■ Work order ■
I need the records below restated word for word, without their pictures.

■ Records shown ■
----

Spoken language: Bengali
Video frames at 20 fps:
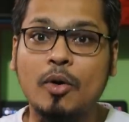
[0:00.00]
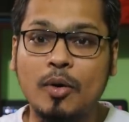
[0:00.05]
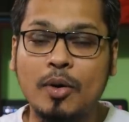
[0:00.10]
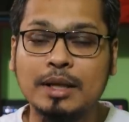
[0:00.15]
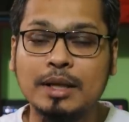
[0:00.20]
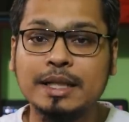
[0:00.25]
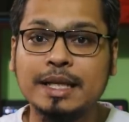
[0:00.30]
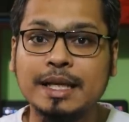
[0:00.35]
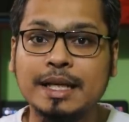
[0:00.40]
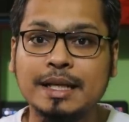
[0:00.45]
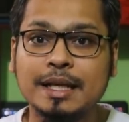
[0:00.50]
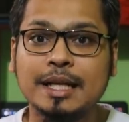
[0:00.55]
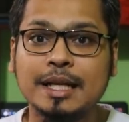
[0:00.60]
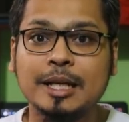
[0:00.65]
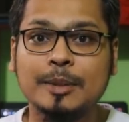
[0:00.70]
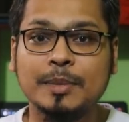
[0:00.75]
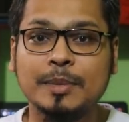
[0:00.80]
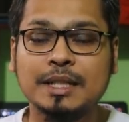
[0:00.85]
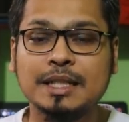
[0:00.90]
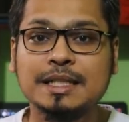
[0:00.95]
অনেক
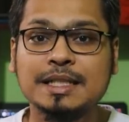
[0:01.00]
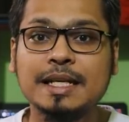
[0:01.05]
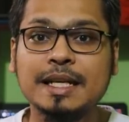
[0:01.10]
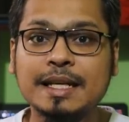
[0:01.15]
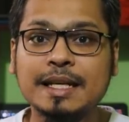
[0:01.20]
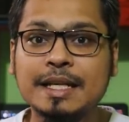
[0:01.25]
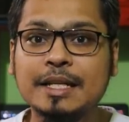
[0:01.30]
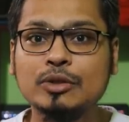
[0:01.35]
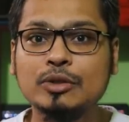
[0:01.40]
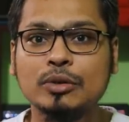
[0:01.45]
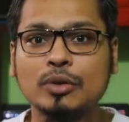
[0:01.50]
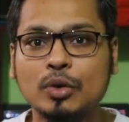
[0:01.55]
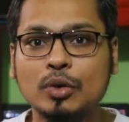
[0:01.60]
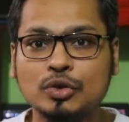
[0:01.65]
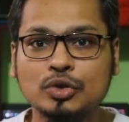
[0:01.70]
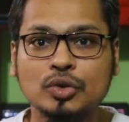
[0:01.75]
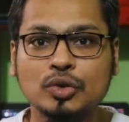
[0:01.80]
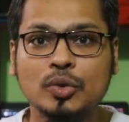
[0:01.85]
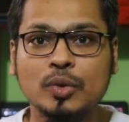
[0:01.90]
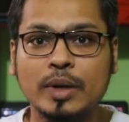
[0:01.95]
মানে শিক্ষিত
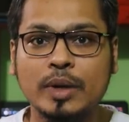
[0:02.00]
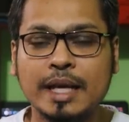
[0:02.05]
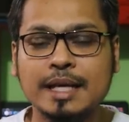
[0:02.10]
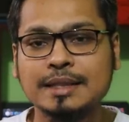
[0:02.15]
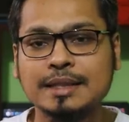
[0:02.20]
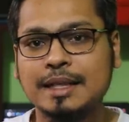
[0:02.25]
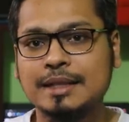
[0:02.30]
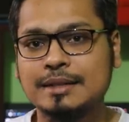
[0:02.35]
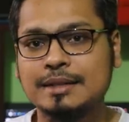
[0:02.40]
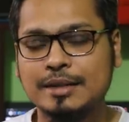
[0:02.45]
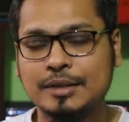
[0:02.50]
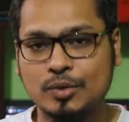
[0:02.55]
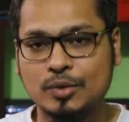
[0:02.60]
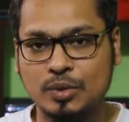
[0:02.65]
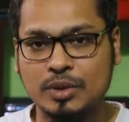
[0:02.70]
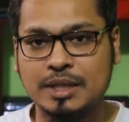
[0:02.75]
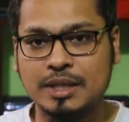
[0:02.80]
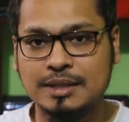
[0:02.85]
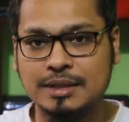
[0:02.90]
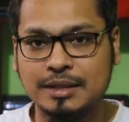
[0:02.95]
লোকজনও এই কাজটি
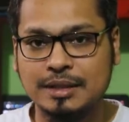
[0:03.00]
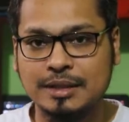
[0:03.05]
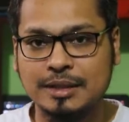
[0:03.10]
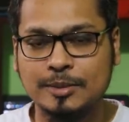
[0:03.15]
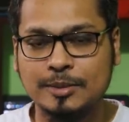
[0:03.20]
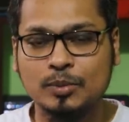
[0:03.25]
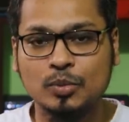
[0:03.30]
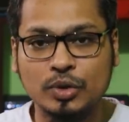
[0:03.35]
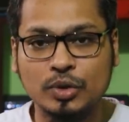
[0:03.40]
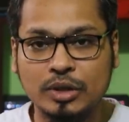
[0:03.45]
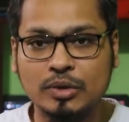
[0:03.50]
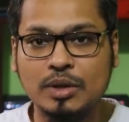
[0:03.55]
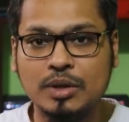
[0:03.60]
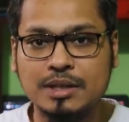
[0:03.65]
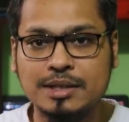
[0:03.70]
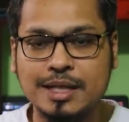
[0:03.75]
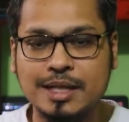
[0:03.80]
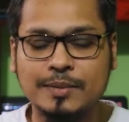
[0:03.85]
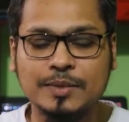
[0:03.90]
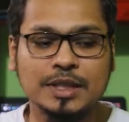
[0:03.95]
করতেছেন মনে
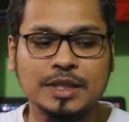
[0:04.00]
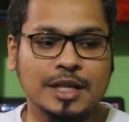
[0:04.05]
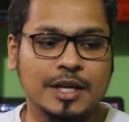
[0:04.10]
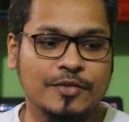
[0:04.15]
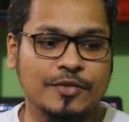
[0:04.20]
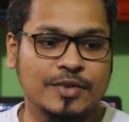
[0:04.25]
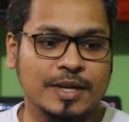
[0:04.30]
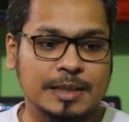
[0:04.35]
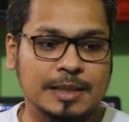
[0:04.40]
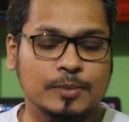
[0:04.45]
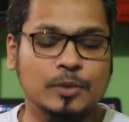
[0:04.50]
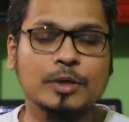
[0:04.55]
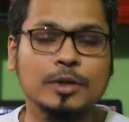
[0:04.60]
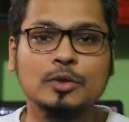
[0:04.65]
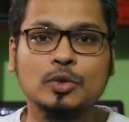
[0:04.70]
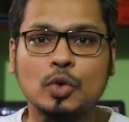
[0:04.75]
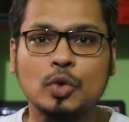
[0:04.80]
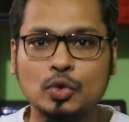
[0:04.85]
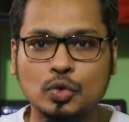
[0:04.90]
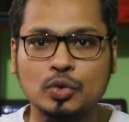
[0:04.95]
করেছিলাম যে যারা ফেসবুকে
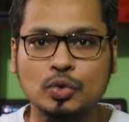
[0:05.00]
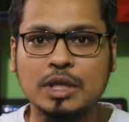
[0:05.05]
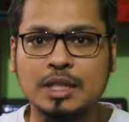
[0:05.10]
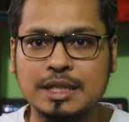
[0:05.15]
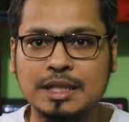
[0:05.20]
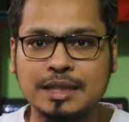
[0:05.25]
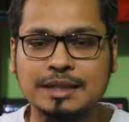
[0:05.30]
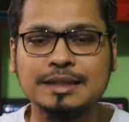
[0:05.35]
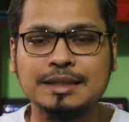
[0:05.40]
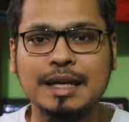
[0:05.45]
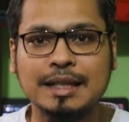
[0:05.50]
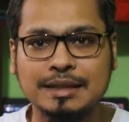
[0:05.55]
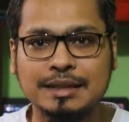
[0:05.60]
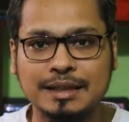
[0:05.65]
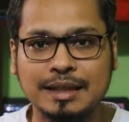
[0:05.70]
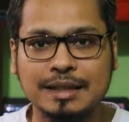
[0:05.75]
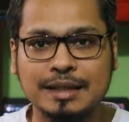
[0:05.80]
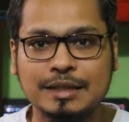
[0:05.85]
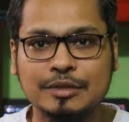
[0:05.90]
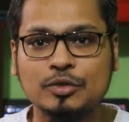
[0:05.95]
নতুন আসে জানে
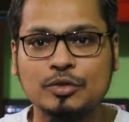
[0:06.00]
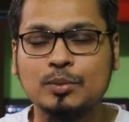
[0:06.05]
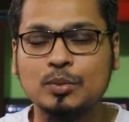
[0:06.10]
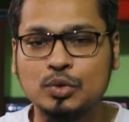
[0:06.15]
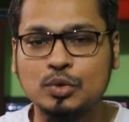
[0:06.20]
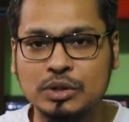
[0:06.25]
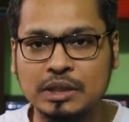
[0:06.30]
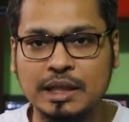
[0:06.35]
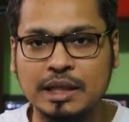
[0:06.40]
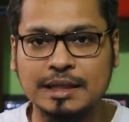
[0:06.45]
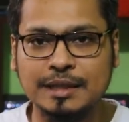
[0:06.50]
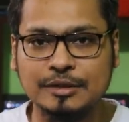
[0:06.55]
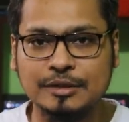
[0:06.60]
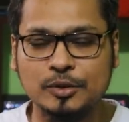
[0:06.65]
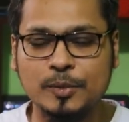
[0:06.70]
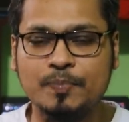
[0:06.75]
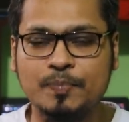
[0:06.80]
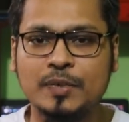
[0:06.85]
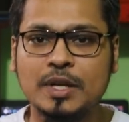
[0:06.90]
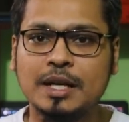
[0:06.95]
না কিছু বোঝে না
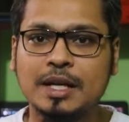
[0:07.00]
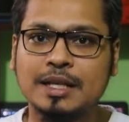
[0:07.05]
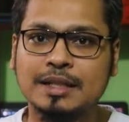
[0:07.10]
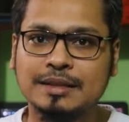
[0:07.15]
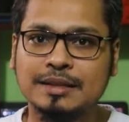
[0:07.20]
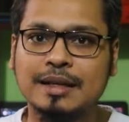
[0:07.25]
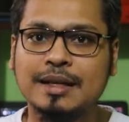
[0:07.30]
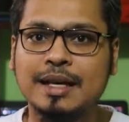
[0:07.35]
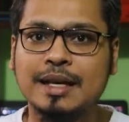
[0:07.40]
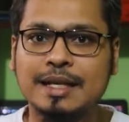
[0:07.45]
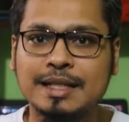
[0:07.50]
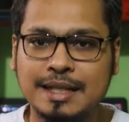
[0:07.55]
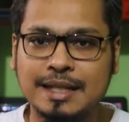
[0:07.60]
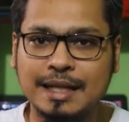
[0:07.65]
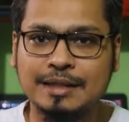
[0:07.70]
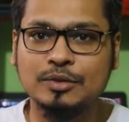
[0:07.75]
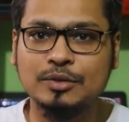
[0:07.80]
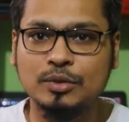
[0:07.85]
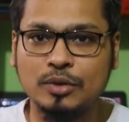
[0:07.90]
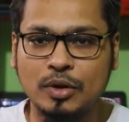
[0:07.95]
কিছু তারা এই
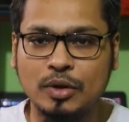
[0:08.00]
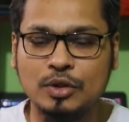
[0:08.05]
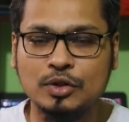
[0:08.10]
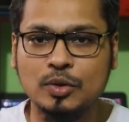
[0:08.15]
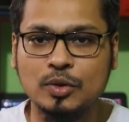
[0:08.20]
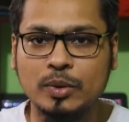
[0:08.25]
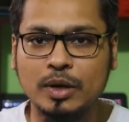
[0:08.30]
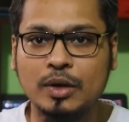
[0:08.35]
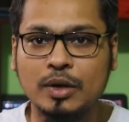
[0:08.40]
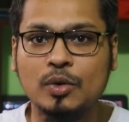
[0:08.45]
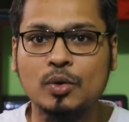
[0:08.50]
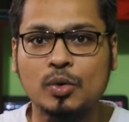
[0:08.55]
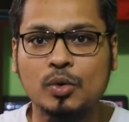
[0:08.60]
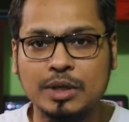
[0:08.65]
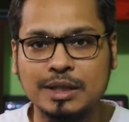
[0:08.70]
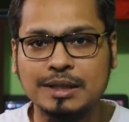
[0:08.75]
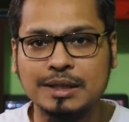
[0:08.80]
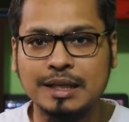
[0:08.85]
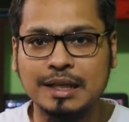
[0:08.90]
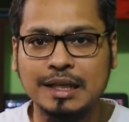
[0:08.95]
কাজগুলো হয়তোবা
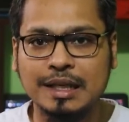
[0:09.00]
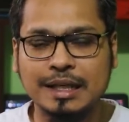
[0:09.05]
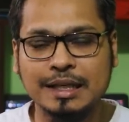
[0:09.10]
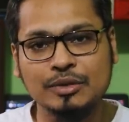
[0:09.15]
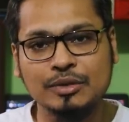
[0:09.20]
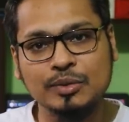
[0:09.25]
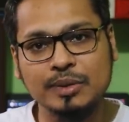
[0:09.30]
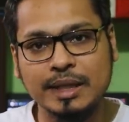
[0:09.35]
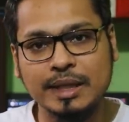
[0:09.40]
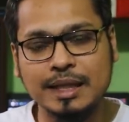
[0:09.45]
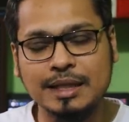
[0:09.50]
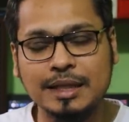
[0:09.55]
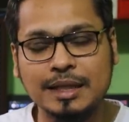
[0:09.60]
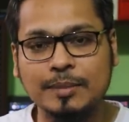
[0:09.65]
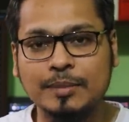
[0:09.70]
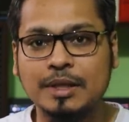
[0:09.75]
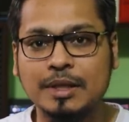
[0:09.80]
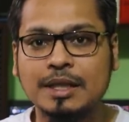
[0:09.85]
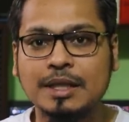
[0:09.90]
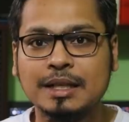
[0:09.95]
করে থাকে কিন্তু দেখলাম
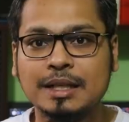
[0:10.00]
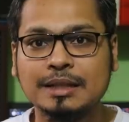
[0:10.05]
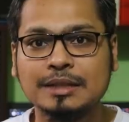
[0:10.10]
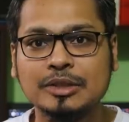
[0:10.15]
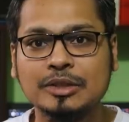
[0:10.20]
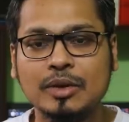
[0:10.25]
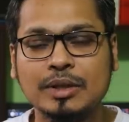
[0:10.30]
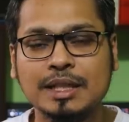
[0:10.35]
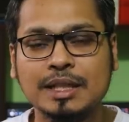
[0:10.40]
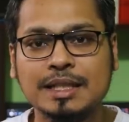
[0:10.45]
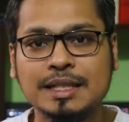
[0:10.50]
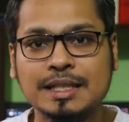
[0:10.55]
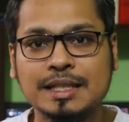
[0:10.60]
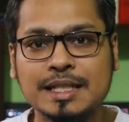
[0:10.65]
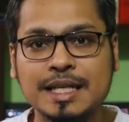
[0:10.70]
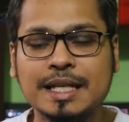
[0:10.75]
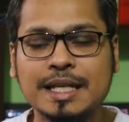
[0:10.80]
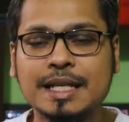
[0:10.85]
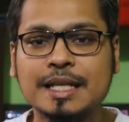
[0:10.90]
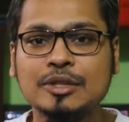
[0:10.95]
যে অনেক
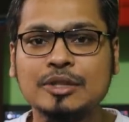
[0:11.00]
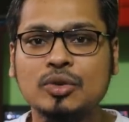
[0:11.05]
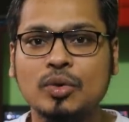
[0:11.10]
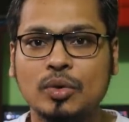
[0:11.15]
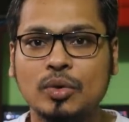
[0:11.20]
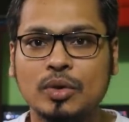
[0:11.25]
শিক্ষিত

----

■ Task result ■
Spoken language: Bengali
Video frames at 20 fps:
[0:00.00]
[0:00.05]
[0:00.10]
[0:00.15]
[0:00.20]
[0:00.25]
[0:00.30]
[0:00.35]
[0:00.40]
[0:00.45]
[0:00.50]
[0:00.55]
[0:00.60]
[0:00.65]
[0:00.70]
[0:00.75]
[0:00.80]
[0:00.85]
[0:00.90]
[0:00.95]
অনেক
[0:01.00]
[0:01.05]
[0:01.10]
[0:01.15]
[0:01.20]
[0:01.25]
[0:01.30]
[0:01.35]
[0:01.40]
[0:01.45]
[0:01.50]
[0:01.55]
[0:01.60]
[0:01.65]
[0:01.70]
[0:01.75]
[0:01.80]
[0:01.85]
[0:01.90]
[0:01.95]
মানে শিক্ষিত
[0:02.00]
[0:02.05]
[0:02.10]
[0:02.15]
[0:02.20]
[0:02.25]
[0:02.30]
[0:02.35]
[0:02.40]
[0:02.45]
[0:02.50]
[0:02.55]
[0:02.60]
[0:02.65]
[0:02.70]
[0:02.75]
[0:02.80]
[0:02.85]
[0:02.90]
[0:02.95]
লোকজনও এই কাজটি
[0:03.00]
[0:03.05]
[0:03.10]
[0:03.15]
[0:03.20]
[0:03.25]
[0:03.30]
[0:03.35]
[0:03.40]
[0:03.45]
[0:03.50]
[0:03.55]
[0:03.60]
[0:03.65]
[0:03.70]
[0:03.75]
[0:03.80]
[0:03.85]
[0:03.90]
[0:03.95]
করতেছেন মনে
[0:04.00]
[0:04.05]
[0:04.10]
[0:04.15]
[0:04.20]
[0:04.25]
[0:04.30]
[0:04.35]
[0:04.40]
[0:04.45]
[0:04.50]
[0:04.55]
[0:04.60]
[0:04.65]
[0:04.70]
[0:04.75]
[0:04.80]
[0:04.85]
[0:04.90]
[0:04.95]
করেছিলাম যে যারা ফেসবুকে
[0:05.00]
[0:05.05]
[0:05.10]
[0:05.15]
[0:05.20]
[0:05.25]
[0:05.30]
[0:05.35]
[0:05.40]
[0:05.45]
[0:05.50]
[0:05.55]
[0:05.60]
[0:05.65]
[0:05.70]
[0:05.75]
[0:05.80]
[0:05.85]
[0:05.90]
[0:05.95]
নতুন আসে জানে
[0:06.00]
[0:06.05]
[0:06.10]
[0:06.15]
[0:06.20]
[0:06.25]
[0:06.30]
[0:06.35]
[0:06.40]
[0:06.45]
[0:06.50]
[0:06.55]
[0:06.60]
[0:06.65]
[0:06.70]
[0:06.75]
[0:06.80]
[0:06.85]
[0:06.90]
[0:06.95]
না কিছু বোঝে না
[0:07.00]
[0:07.05]
[0:07.10]
[0:07.15]
[0:07.20]
[0:07.25]
[0:07.30]
[0:07.35]
[0:07.40]
[0:07.45]
[0:07.50]
[0:07.55]
[0:07.60]
[0:07.65]
[0:07.70]
[0:07.75]
[0:07.80]
[0:07.85]
[0:07.90]
[0:07.95]
কিছু তারা এই
[0:08.00]
[0:08.05]
[0:08.10]
[0:08.15]
[0:08.20]
[0:08.25]
[0:08.30]
[0:08.35]
[0:08.40]
[0:08.45]
[0:08.50]
[0:08.55]
[0:08.60]
[0:08.65]
[0:08.70]
[0:08.75]
[0:08.80]
[0:08.85]
[0:08.90]
[0:08.95]
কাজগুলো হয়তোবা
[0:09.00]
[0:09.05]
[0:09.10]
[0:09.15]
[0:09.20]
[0:09.25]
[0:09.30]
[0:09.35]
[0:09.40]
[0:09.45]
[0:09.50]
[0:09.55]
[0:09.60]
[0:09.65]
[0:09.70]
[0:09.75]
[0:09.80]
[0:09.85]
[0:09.90]
[0:09.95]
করে থাকে কিন্তু দেখলাম
[0:10.00]
[0:10.05]
[0:10.10]
[0:10.15]
[0:10.20]
[0:10.25]
[0:10.30]
[0:10.35]
[0:10.40]
[0:10.45]
[0:10.50]
[0:10.55]
[0:10.60]
[0:10.65]
[0:10.70]
[0:10.75]
[0:10.80]
[0:10.85]
[0:10.90]
[0:10.95]
যে অনেক
[0:11.00]
[0:11.05]
[0:11.10]
[0:11.15]
[0:11.20]
[0:11.25]
শিক্ষিত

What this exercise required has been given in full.